The Power Of Data Analysis – “Spamalytics”
Some of you may have seen the article in the New York Times by John Markoff (endnote1) announcing a paper to be presented at last week’s IEEE conference. This paper is an update to research conducted by a team at the International Computer Science Institute in Berkeley, California. The institute is associated with the University of California, San Diego and the University of California, Berkeley. A paper published by the team in 2008 Spamalytics: An Empirical Analysis of Spam Marketing Conversion outlines interesting research in the area the research team has coined as “spamalytics.”
The paper describes a methodology to understand the architecture of a spam campaign and how a spam message converts into a financial transaction. The team looks at the “conversion rate” or the probability an unsolicited email will create a sale. The team uses a parasitic inﬁltration of an existing botnet infrastructure to analyze two spam campaigns: one designed to propagate a malware Trojan, the other marketing online pharmaceuticals. The team looked at nearly a half billion spam emails to identify:
- the number of spam emails successfully delivered
- the number of spam emails successfully delivered through popular anti-spam ﬁlters
- the number of spam emails that elicit user visits to the advertised sites
- the number of “sales” and “infections” produced
In their latest paper, "Click Trajectories: End-to-End Analysis of the Spam Value Chain," the ICIS team addresses the technical and business transaction that makes spam pervasive and the ability of the spammers to monetize a successful response from a spam email.

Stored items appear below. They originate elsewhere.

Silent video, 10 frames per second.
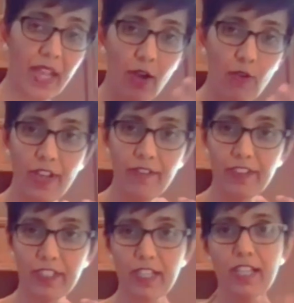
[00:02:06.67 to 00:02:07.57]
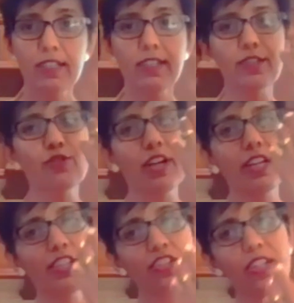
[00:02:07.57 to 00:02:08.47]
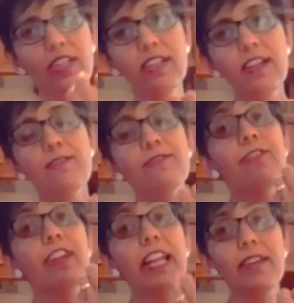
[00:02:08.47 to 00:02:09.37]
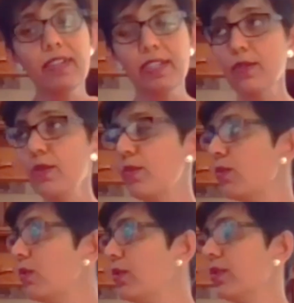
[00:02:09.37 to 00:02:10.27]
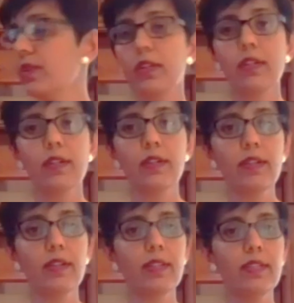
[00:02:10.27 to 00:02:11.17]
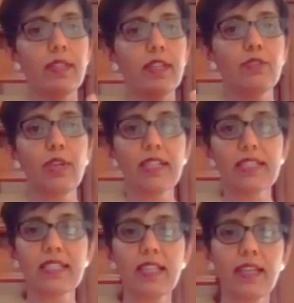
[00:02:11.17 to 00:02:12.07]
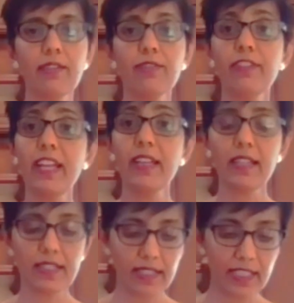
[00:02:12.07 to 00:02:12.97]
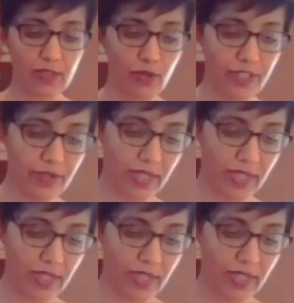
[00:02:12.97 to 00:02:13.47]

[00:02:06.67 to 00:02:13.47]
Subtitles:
However, the traditional flavor, or you can say a fragrance, is going to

“Each click on a spam-advertised link is in fact just the start of a long and complex trajectory, spanning a range of both technical and business components that together provide the necessary infrastructure needed to monetize a customer’s visit.” (endnote2)
This research is important. If we can trace the financial transactions of spammers then we can in theory shut down their efforts because we, through a variety of means, can compel banks to not process their financial transactions.
However, the real story from a broader perspective is the power of data and the traceability of spam back to the financial transaction. Admittedly not all hacking is for financial gain. However, much is. Using data analysis techniques and tracing the transaction back to the banks that collect the funds, transfer the money, etc. will be key to stopping this type of cybercrime.
The information security industry has spent billions fighting cybercrime from a technical perspective. We now need to go further, and, like the team from the International Computer Science Institute, look at the financial elements of cybercrime and how the cybercriminal gets paid.
Markoff, John. (2011). Study Sees Way to Win Spam Fight, New York Times.
Levchenko, Kirill; Pitsillidis, Andreas; Chcachra, Neha; Enright, Brandon; Felegyhazi, Mark; Grier, Chris; Halvorson, Tristan; Kanich, Chris; Kreibich, Christian; Liu, He; McCoy, Damon; Weaver, Nicholas; Paxson, Vern; Voelker, Geoffrey; Savage, Stefan. (2011). Click Trajectories: End-to-End Analysis of the Spam Value Chain. Monograph. Department of Computer Science and Engineering, University of California, Sand Diego; Computer Science Division, University of California, Berkeley; International Computer Science Institute, Berkeley, California; Laboratory of Cryptography and System Security (CrySyS), Budapest University of Technology and Economics. San Diego, California, USA.